→ **Task**:
Each line below is to be copied exactly; images do not go into the copy.

━━━━━ Source information

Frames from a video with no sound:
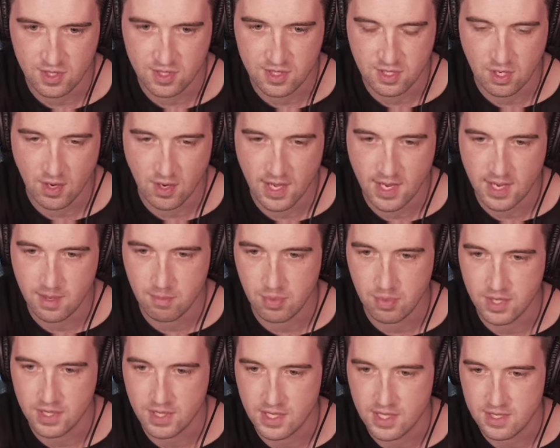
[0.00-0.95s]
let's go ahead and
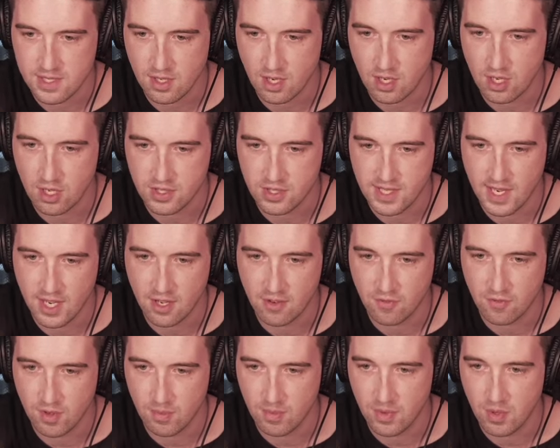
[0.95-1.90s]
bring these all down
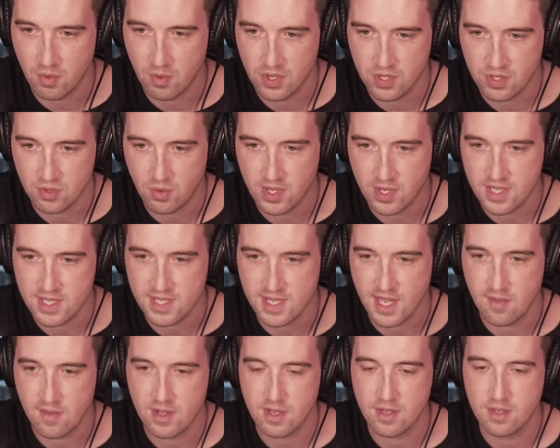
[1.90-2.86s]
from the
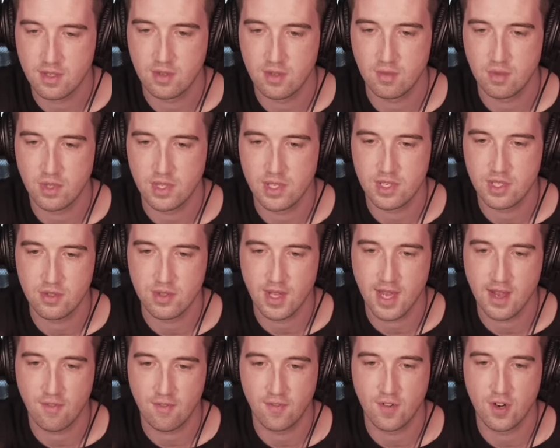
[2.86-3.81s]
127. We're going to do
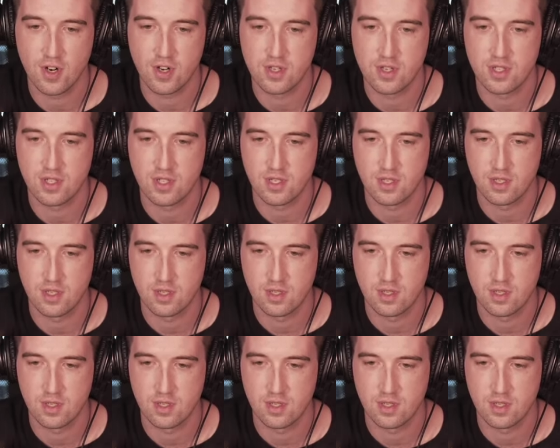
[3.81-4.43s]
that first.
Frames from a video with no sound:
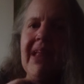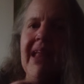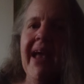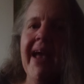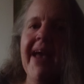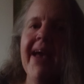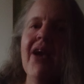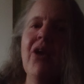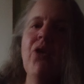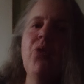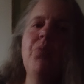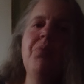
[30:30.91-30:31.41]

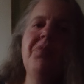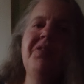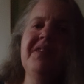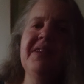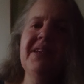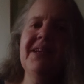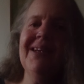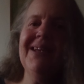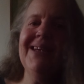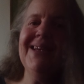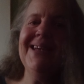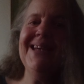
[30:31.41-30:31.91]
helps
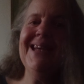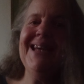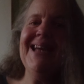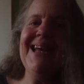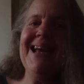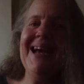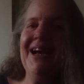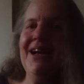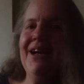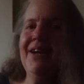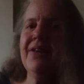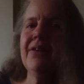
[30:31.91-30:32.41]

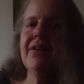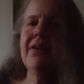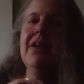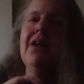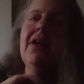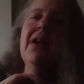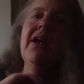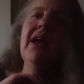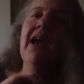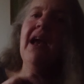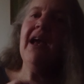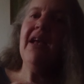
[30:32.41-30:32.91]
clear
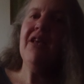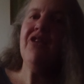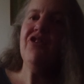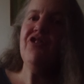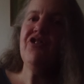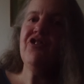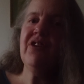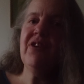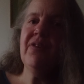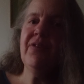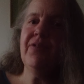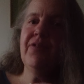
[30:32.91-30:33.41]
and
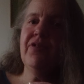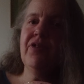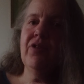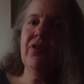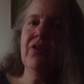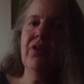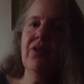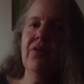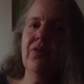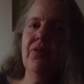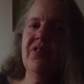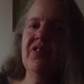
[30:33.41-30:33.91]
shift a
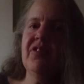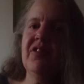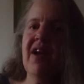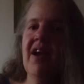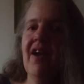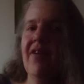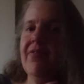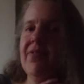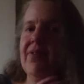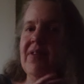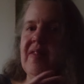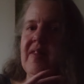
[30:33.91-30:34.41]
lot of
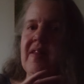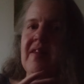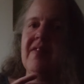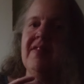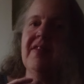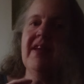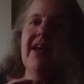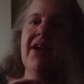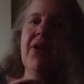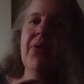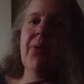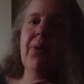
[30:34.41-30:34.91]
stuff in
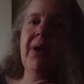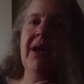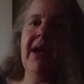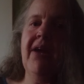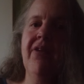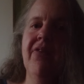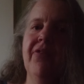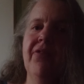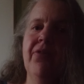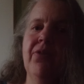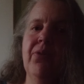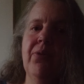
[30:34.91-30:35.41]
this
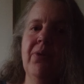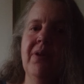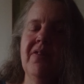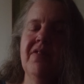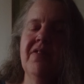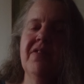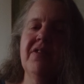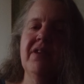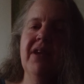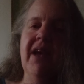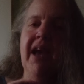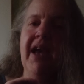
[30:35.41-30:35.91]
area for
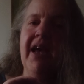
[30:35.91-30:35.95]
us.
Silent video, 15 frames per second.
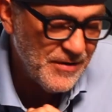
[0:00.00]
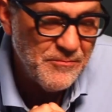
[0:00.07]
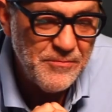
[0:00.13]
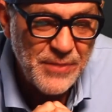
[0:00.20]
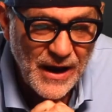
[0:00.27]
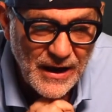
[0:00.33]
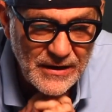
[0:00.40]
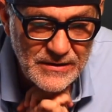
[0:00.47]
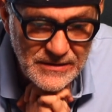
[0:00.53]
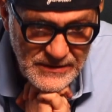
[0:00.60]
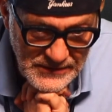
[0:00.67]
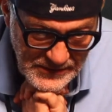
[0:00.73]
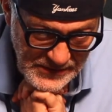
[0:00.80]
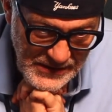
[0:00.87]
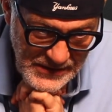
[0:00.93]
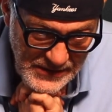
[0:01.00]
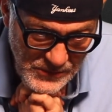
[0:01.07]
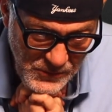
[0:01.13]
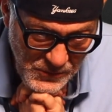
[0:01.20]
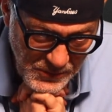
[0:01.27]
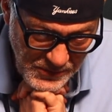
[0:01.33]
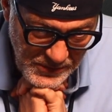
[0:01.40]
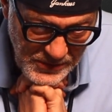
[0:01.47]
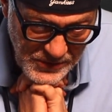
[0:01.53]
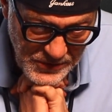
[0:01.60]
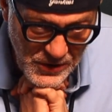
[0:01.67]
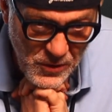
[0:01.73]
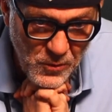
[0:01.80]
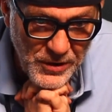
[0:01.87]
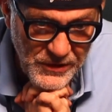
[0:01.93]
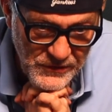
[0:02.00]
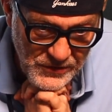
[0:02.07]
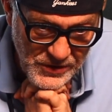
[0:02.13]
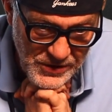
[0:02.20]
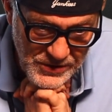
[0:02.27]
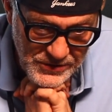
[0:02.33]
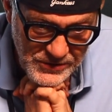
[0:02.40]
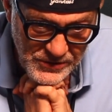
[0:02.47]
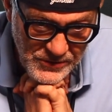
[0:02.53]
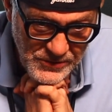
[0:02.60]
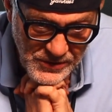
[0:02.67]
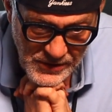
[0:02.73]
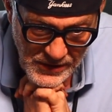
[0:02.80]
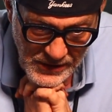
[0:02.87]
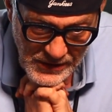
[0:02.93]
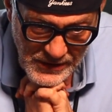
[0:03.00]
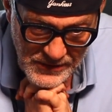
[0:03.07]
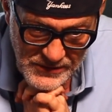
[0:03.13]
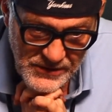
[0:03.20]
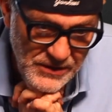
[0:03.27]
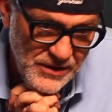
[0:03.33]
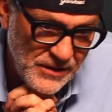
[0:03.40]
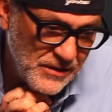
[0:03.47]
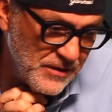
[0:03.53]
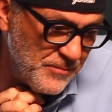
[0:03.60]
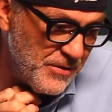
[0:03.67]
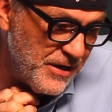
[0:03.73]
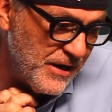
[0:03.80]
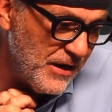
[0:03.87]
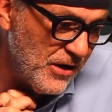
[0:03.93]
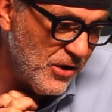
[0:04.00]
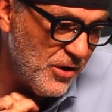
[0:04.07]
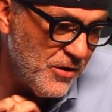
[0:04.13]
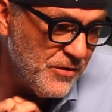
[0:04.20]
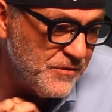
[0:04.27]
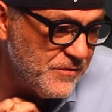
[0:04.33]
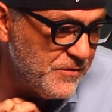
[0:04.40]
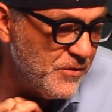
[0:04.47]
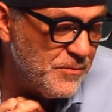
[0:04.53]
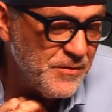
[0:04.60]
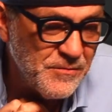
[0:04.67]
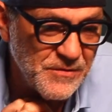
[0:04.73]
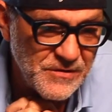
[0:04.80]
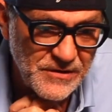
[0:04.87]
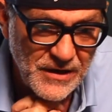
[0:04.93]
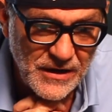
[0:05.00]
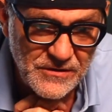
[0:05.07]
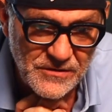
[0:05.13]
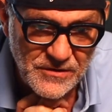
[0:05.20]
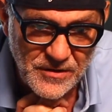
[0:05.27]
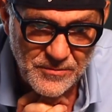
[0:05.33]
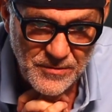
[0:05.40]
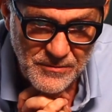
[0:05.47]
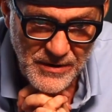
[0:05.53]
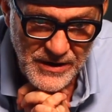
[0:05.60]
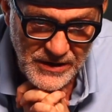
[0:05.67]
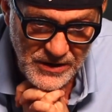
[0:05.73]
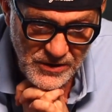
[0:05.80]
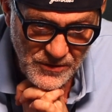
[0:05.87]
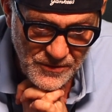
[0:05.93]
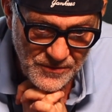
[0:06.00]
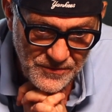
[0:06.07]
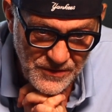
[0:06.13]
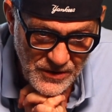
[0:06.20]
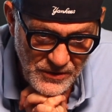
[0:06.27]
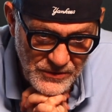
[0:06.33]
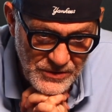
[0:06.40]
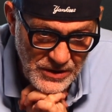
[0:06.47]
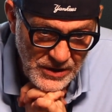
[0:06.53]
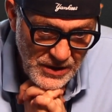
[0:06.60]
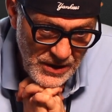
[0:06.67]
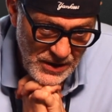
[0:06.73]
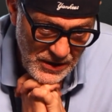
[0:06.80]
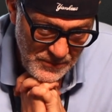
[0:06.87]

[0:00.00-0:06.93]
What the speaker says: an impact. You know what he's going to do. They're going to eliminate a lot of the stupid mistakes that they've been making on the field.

━━━━━━━━━━

→ **Written response**:
Frames from a video with no sound:
[0.00-0.95s]
let's go ahead and
[0.95-1.90s]
bring these all down
[1.90-2.86s]
from the
[2.86-3.81s]
127. We're going to do
[3.81-4.43s]
that first.
Frames from a video with no sound:
[30:30.91-30:31.41]

[30:31.41-30:31.91]
helps
[30:31.91-30:32.41]

[30:32.41-30:32.91]
clear
[30:32.91-30:33.41]
and
[30:33.41-30:33.91]
shift a
[30:33.91-30:34.41]
lot of
[30:34.41-30:34.91]
stuff in
[30:34.91-30:35.41]
this
[30:35.41-30:35.91]
area for
[30:35.91-30:35.95]
us.
Silent video, 15 frames per second.
[0:00.00]
[0:00.07]
[0:00.13]
[0:00.20]
[0:00.27]
[0:00.33]
[0:00.40]
[0:00.47]
[0:00.53]
[0:00.60]
[0:00.67]
[0:00.73]
[0:00.80]
[0:00.87]
[0:00.93]
[0:01.00]
[0:01.07]
[0:01.13]
[0:01.20]
[0:01.27]
[0:01.33]
[0:01.40]
[0:01.47]
[0:01.53]
[0:01.60]
[0:01.67]
[0:01.73]
[0:01.80]
[0:01.87]
[0:01.93]
[0:02.00]
[0:02.07]
[0:02.13]
[0:02.20]
[0:02.27]
[0:02.33]
[0:02.40]
[0:02.47]
[0:02.53]
[0:02.60]
[0:02.67]
[0:02.73]
[0:02.80]
[0:02.87]
[0:02.93]
[0:03.00]
[0:03.07]
[0:03.13]
[0:03.20]
[0:03.27]
[0:03.33]
[0:03.40]
[0:03.47]
[0:03.53]
[0:03.60]
[0:03.67]
[0:03.73]
[0:03.80]
[0:03.87]
[0:03.93]
[0:04.00]
[0:04.07]
[0:04.13]
[0:04.20]
[0:04.27]
[0:04.33]
[0:04.40]
[0:04.47]
[0:04.53]
[0:04.60]
[0:04.67]
[0:04.73]
[0:04.80]
[0:04.87]
[0:04.93]
[0:05.00]
[0:05.07]
[0:05.13]
[0:05.20]
[0:05.27]
[0:05.33]
[0:05.40]
[0:05.47]
[0:05.53]
[0:05.60]
[0:05.67]
[0:05.73]
[0:05.80]
[0:05.87]
[0:05.93]
[0:06.00]
[0:06.07]
[0:06.13]
[0:06.20]
[0:06.27]
[0:06.33]
[0:06.40]
[0:06.47]
[0:06.53]
[0:06.60]
[0:06.67]
[0:06.73]
[0:06.80]
[0:06.87]

[0:00.00-0:06.93]
What the speaker says: an impact. You know what he's going to do. They're going to eliminate a lot of the stupid mistakes that they've been making on the field.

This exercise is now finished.